We had been lighting fireworks as early as 8 that night. I was over at a house of someone didn't know, filled with even more people I had never met. These were all the extended family of the one really good friend I have left in New Orleans, and I was a total stranger to them, but it didn't seem to matter. We blared Sandi's car speakers and watched all these teenage boys strut their stuff, loading rocket after rocket into a five-foot-tall steel tube, littering the neighborhood with paper wrappers and spent fuses. Sandi and I were flirting with the teenage boys, reflecting on our own teenage pasts, realizing that we were to never have them back again. And it was ok, for the most part.

The pyro group kept switching from the front yard to the back yard, where the canal came right up against the house, the nearby nickel plant blotting out the stars in a haze of orange. It looked like a demented domestic warzone, all this smoke and sparks among squat houses and parked cars, warped streets and outdated Christmas displays.

But where was I for the big moment, where the boys spent the last and biggest rockets and people were screaming from the radio broadcast in Jasckson Square? I was in the house, staring at the phone, waiting it to ring. I was to get a call from a friend, Shmuel, I have only talked to online, and I was determined to get it, so I just sat there, waiting. It was his idea to call me at this awkward time where everyone is likely to pick up the phone just to see if it works, so in this house I kept watching people who lived there pick it up and call friends to wish them Happy New Year. I couldn't snatch it out of their hands, so all I could do was hope that he would keep calling until he got through.

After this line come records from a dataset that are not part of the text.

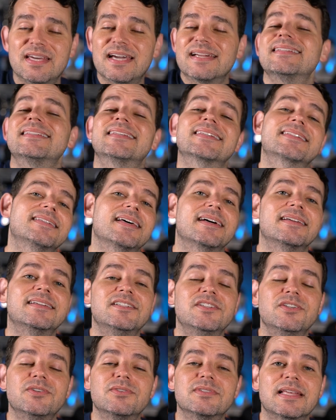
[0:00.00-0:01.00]
that is
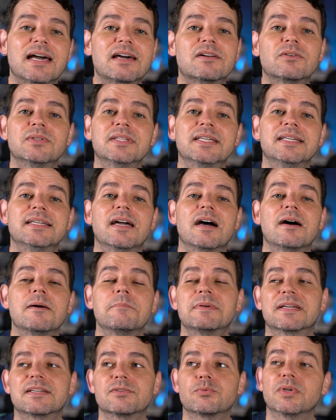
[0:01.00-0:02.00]
exciting news, not only uh,
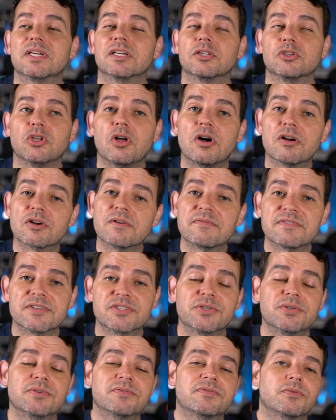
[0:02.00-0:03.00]
because we are long
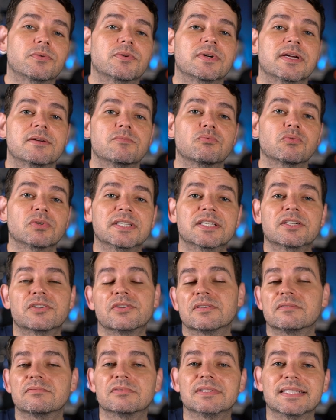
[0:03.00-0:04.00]
overdue for a really
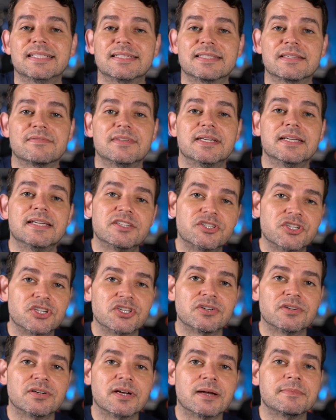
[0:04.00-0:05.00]
good release of The
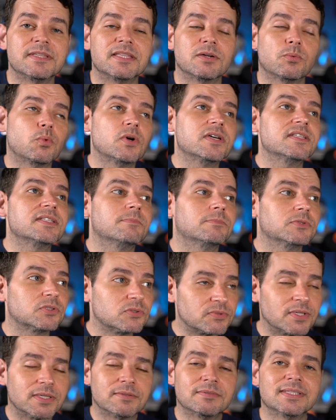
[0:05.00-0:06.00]
Hitcher. I mean, there was a
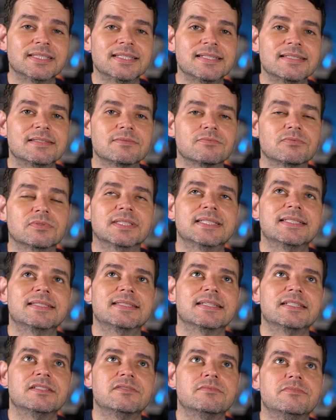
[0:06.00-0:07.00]
Blu-ray release
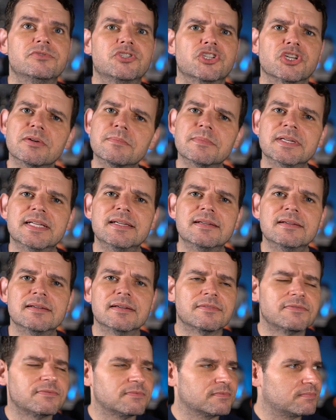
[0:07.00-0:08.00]
released in Germany, if IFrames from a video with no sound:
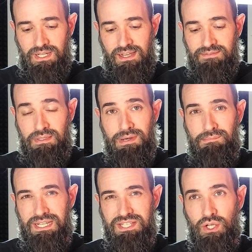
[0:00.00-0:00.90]
I've
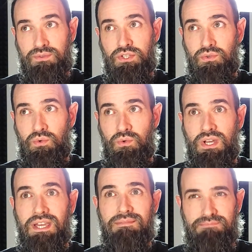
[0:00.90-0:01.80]
limited myself to
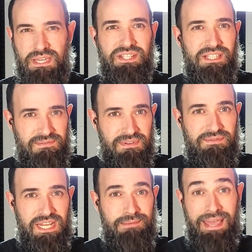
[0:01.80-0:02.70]
basically
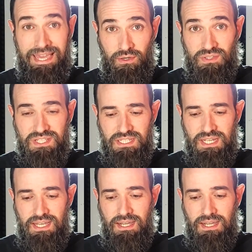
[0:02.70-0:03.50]
15 panels.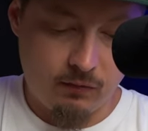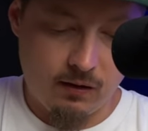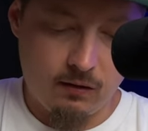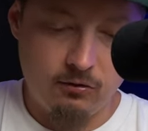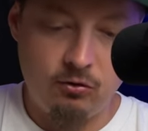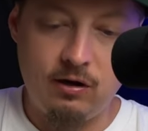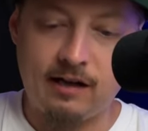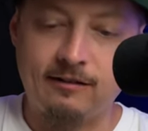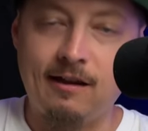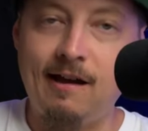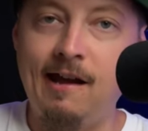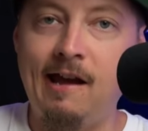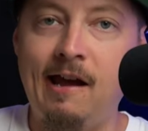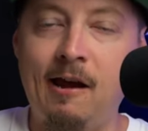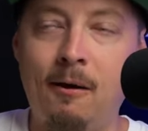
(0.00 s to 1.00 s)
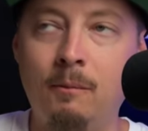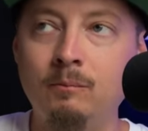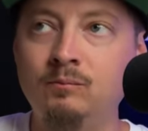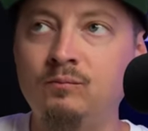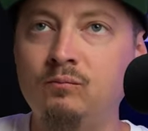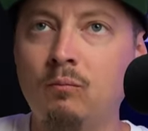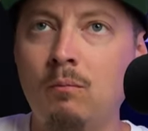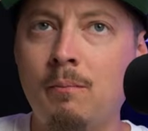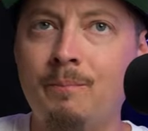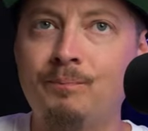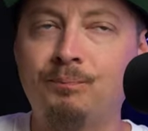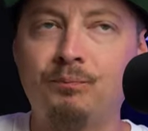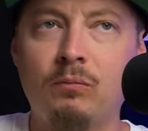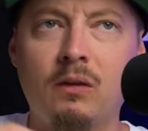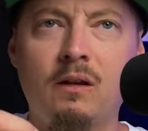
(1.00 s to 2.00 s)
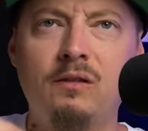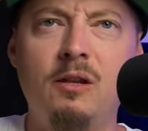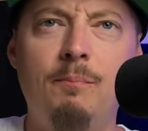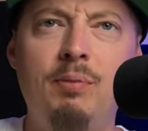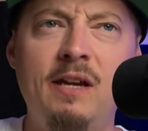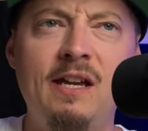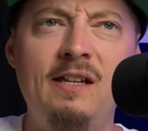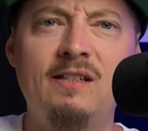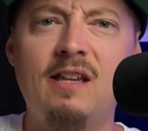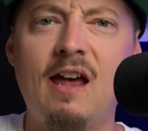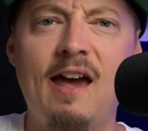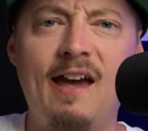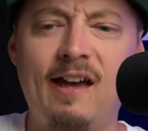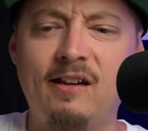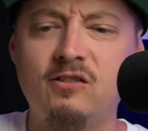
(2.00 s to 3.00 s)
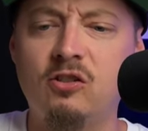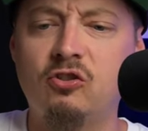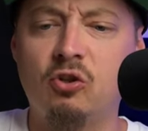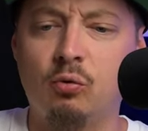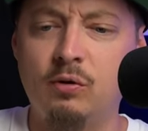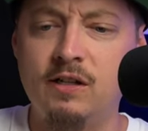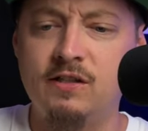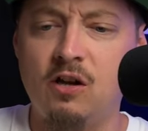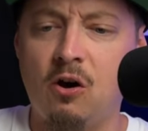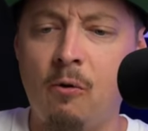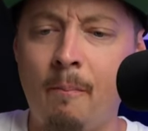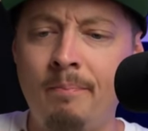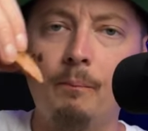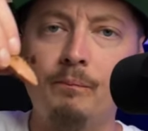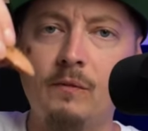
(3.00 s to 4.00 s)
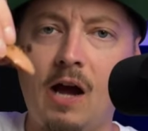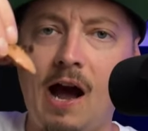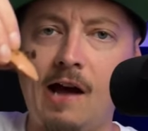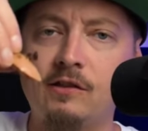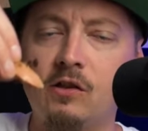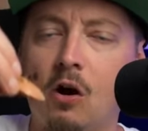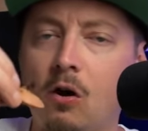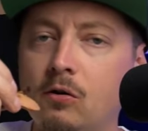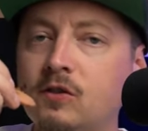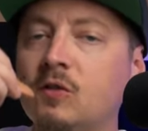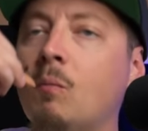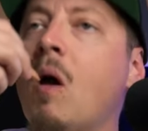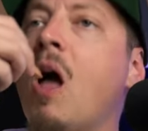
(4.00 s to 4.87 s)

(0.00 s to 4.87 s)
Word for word: You got the ham, the beans, the eggs, the chorizo, the hot dogs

This would have been the first time we were to speak on the phone, and I was eager to hear his voice. I had heard his singing voice on an MP3, but, you know, it's not the same. Fifteen minutes went by and I was beginning to doubt. I had stopped drinking an hour ago to be nice and sober for this call, and it looked like I had just wasted a head buzz for nothing. I laid down on the couch and fell asleep.

Then Sandi's husband starts yelling for me and hands me the cordless. Shmuel said hello and then I did. Then we pretty much talked the way we do online, and I was just trying to hear as much of his voice as I could, since by this point the whole backyard was coming inside to make mudslides. But it was hard because he was so soft and I was so loud.

I don't remember much of what we talked about, but I remember I wasn't nervous like I'd thought I'd be. He told me he shaved his head as a start of the new year, and I wished to myself that he was there with me to keep me company, to be my friend in this house of loud and thick-headed strangers. To drive home with me after everything had blown up that was expected to.

We talked for a half hour or so and he said he had to go with his friends before the bars closed. He was an hour ahead of me, so New Year's had come and gone before he called. So I said goodbye and then went back out to the slowly dwindling chaos as the boys ran out of things to blow up. After a while I conked out again on the sofa, waiting for the time when I could drive home, when I could sit at my computer and put my thoughts into words in an attempt to use this phone call as a way to start the year off right.